Airgeadóir Four Centuries of Cork Silver and Gold
John Bowen – The Bowen Group
New exhibition space of the Crawford Municipal Gallery, Cork.
Cork’s tenure as European Capital of Culture has provided the inspiration for the worlds first gallery exhibition dedicated to the work of the silversmiths and goldsmiths of Cork city and county. The result is “Airgeadoir” a display of four centuries of Cork Silver and Gold, which ran at the Exhibition Space of the Crawford Municipal Art Gallery from 11th April to 4th June 2005. The exhibition was conceived and arranged by John Bowen who has had a lifelong interest in Cork Silver.
The concept and design for the exhibition was by Wilson Architecture.
The initial brief for the project was to create sixteen themed displays to exhibit over two hundred and fifty artefacts of Cork silver and gold dating from as far back as the sixteenth century. Most of what was on exhibition had never been seen in public up to then. The brief stipulated that the exhibition would be temporary and be capable of being easily transported yet robust enough to provide the security required to protect these priceless artefacts. The entire exhibition installation needed to be completed on site within three days. The “plug and play” exhibition concept was created !

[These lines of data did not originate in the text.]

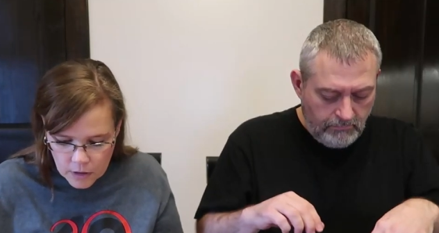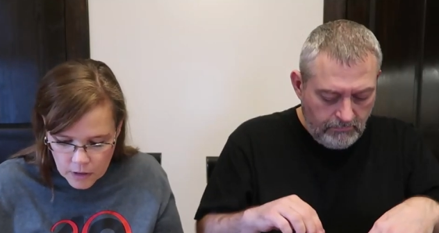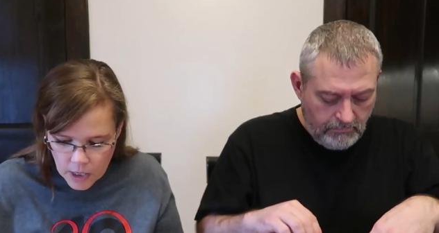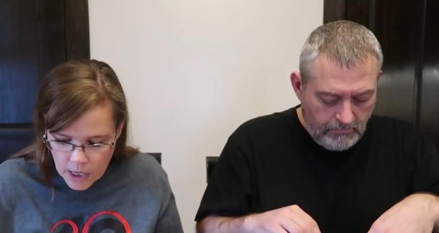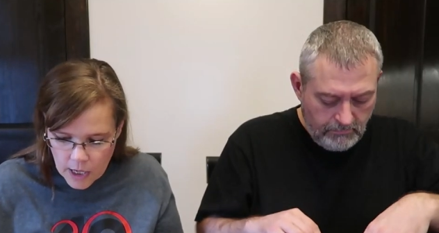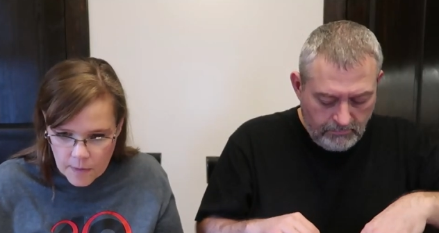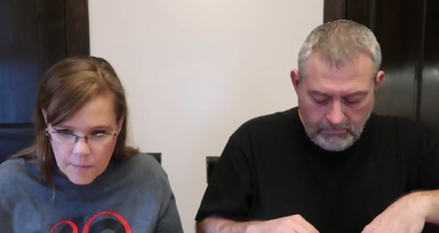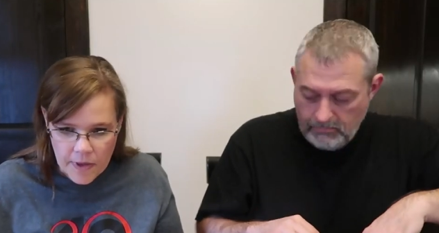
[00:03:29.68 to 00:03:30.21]

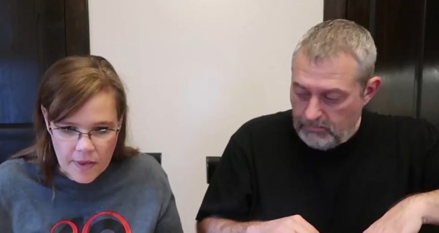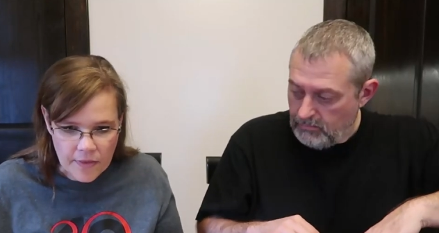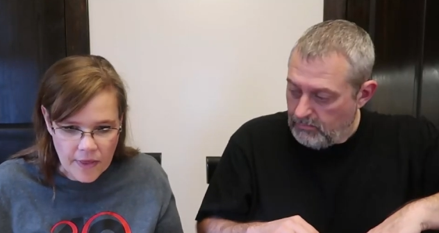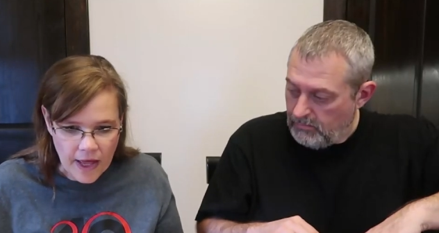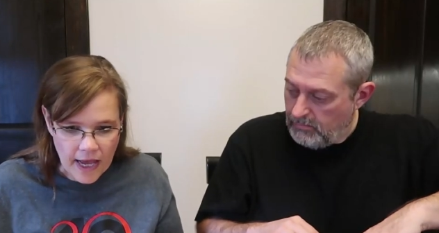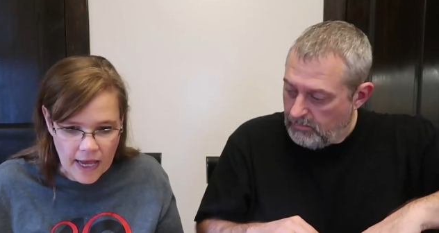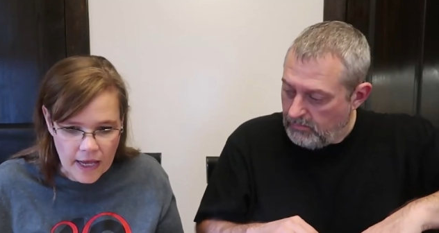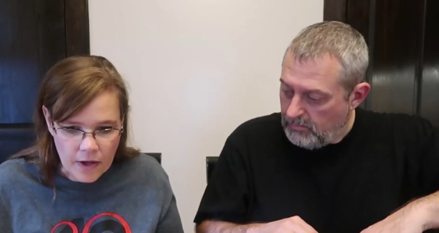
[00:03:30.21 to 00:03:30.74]
Speaker 1: Um,
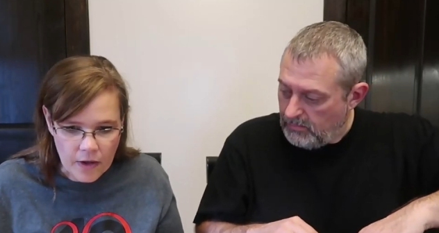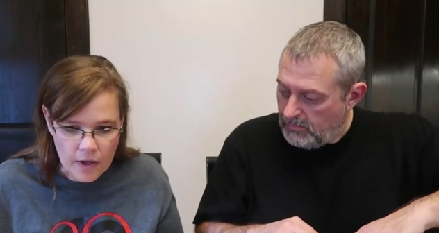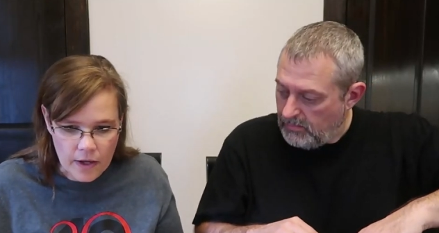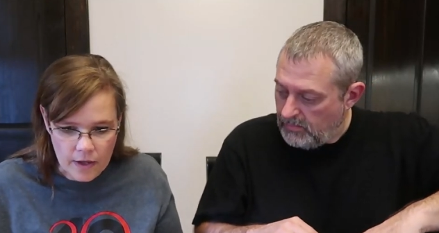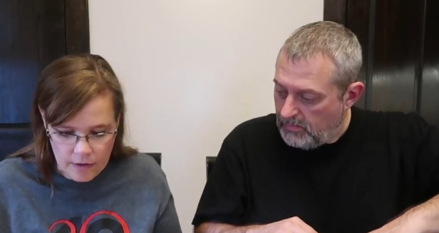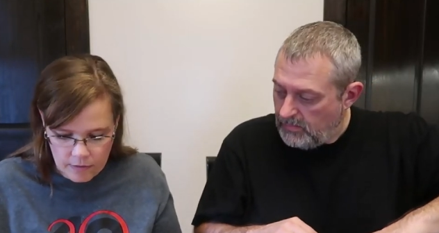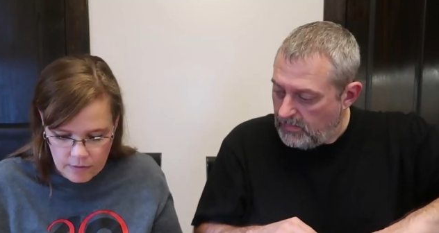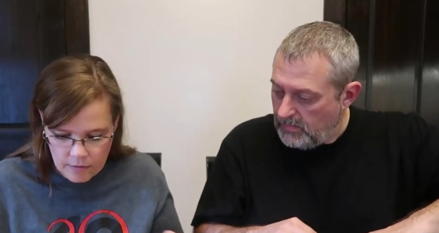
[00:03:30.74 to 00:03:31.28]

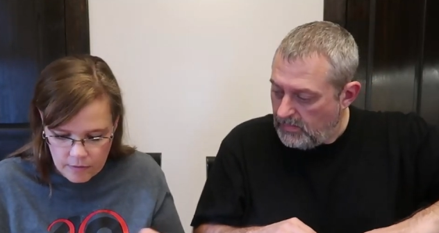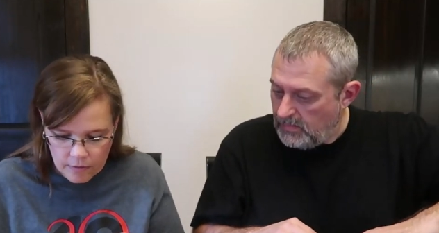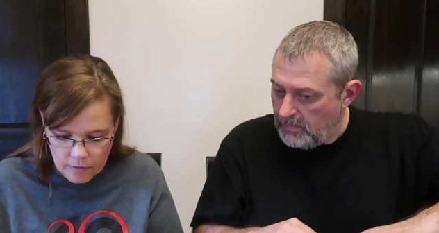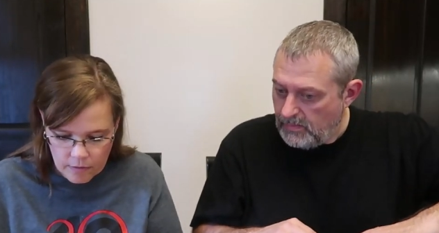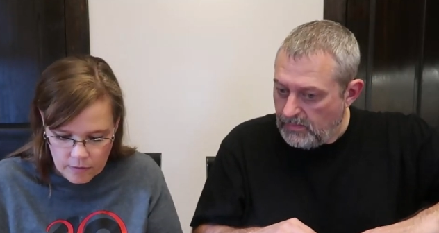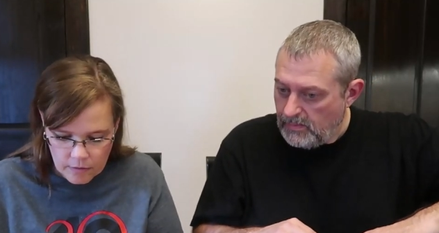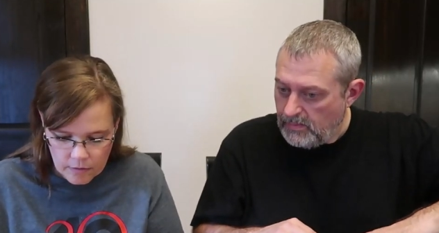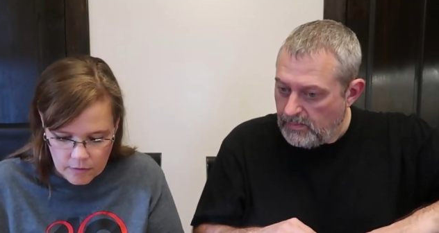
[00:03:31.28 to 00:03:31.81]
that,
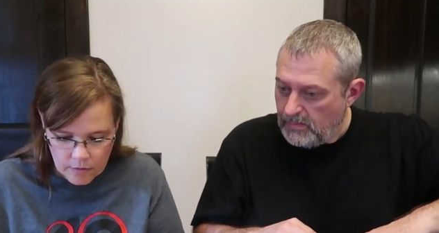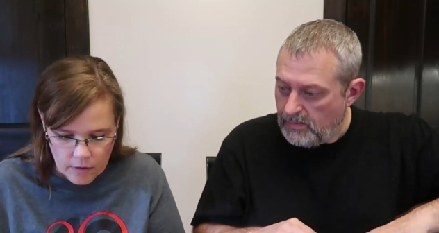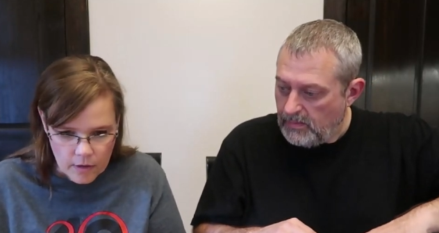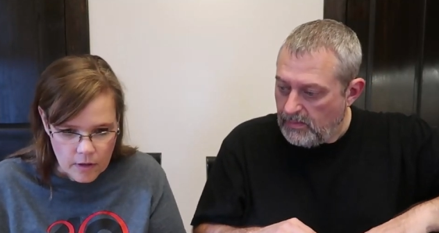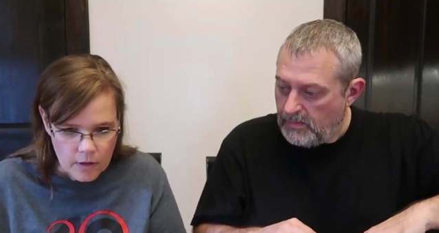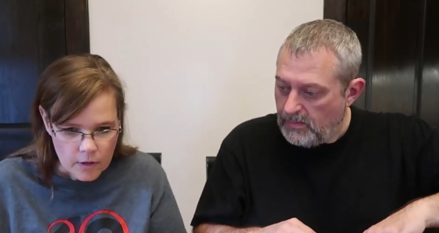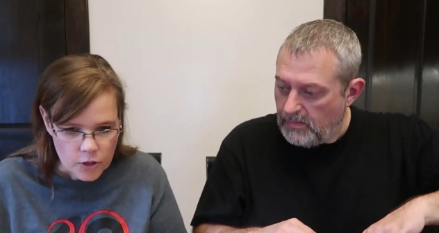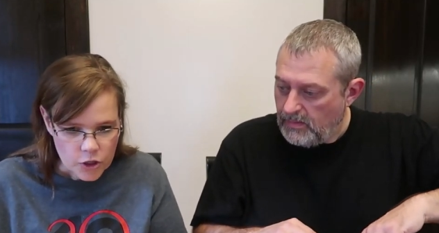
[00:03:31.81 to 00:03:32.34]

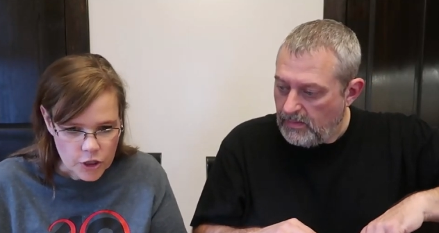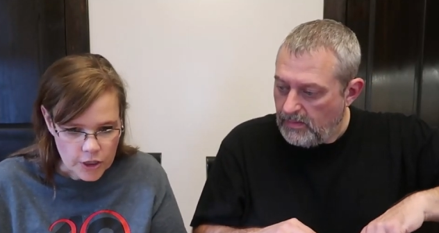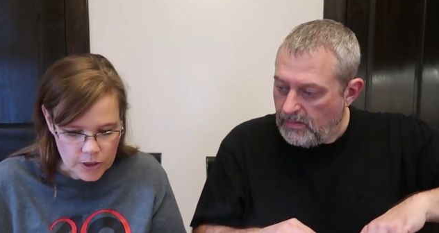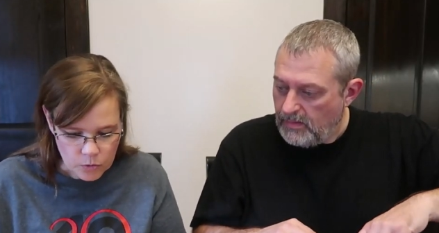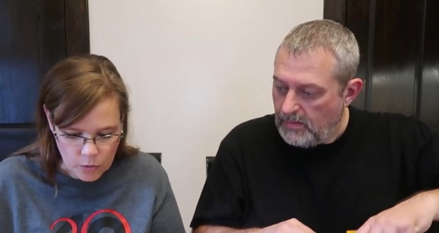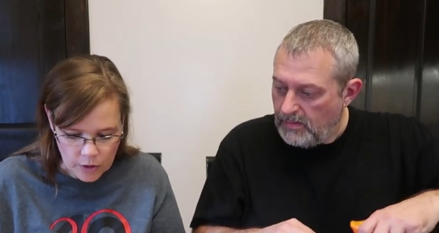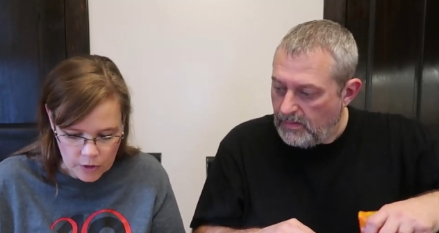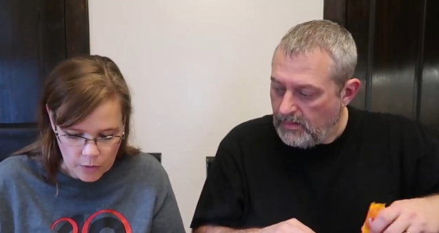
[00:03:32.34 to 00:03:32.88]

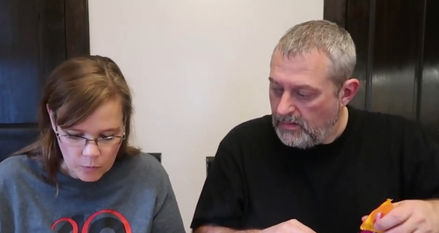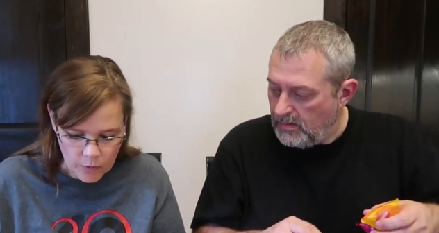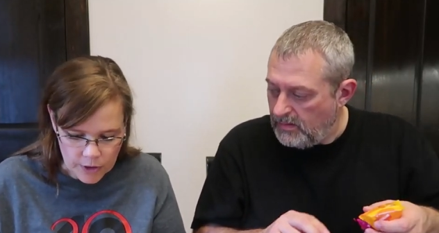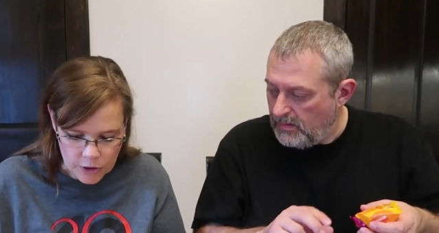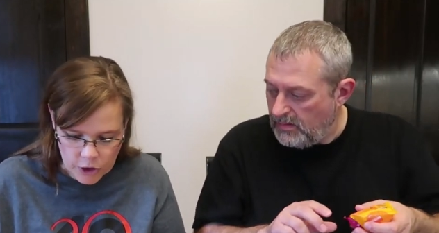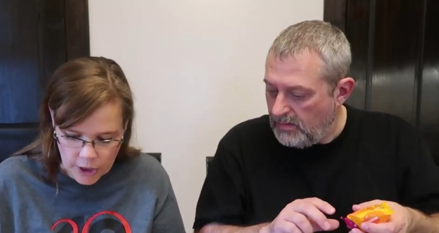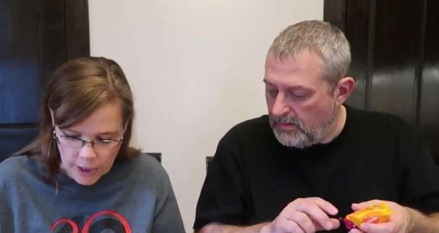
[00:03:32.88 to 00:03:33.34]
she's wearing a witch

The architects desire was to create something different, an alternative to the standard methods of presenting silver, a mood enhancing space, using the physical layout of the showcases, sensitive lighting, information panels with scaffolding supports, and the punctuation of context rich video installations. The contradiction / relationship / interplay between the precious antique silver and gold, meticulously polished and treasured and the stark industrialised environment of the forty three mild steel showcases that envelop the artefacts was an integral part of exhibition design. Scaffolding frames supporting the graphic display panels completed the effect. Allowing the steel to remain in its raw state highlighted the metals qualities, strangely, through the impurities that manifested – welds, rust, oil marks, finger prints and reinforced the contrast with the treasure displayed within.
Traditionally, with silver, fibre optic lighting and blue backcloths are used to display it in museum settings. The Airgeadoir exhibition designers took a different approach, not only in the overall look of the exhibition but also the methods of lighting of the silver. Combinations of fluorescent luminaries and adjustable fibre optic fittings were used within the showcases. The fluorescent tubes, housed behind the opal Perspex innards of the cases illuminated the silver with a white light which emphasised the hallmarking, one of the most telling and interesting details for a silver enthusiast. It also threw light out onto the polished concrete floor providing the majority of the lighting for the space and subtly helping to guide visitors through the exhibition. The physicality of the display cases became secondary to the light being emitted. Where fibre optic lighting was used, it created a completely different atmosphere within the cabinet.
One of the major purposes of an exhibition design is display the qualities of the artefacts and to provide an informative and easily navigated route for the visitor. For Wilson Architecture it was also to create a design that brought an alternative concept through to fruition, to try something new, and to create an environment that showed Cork Silver and Gold as it most definitely deserves.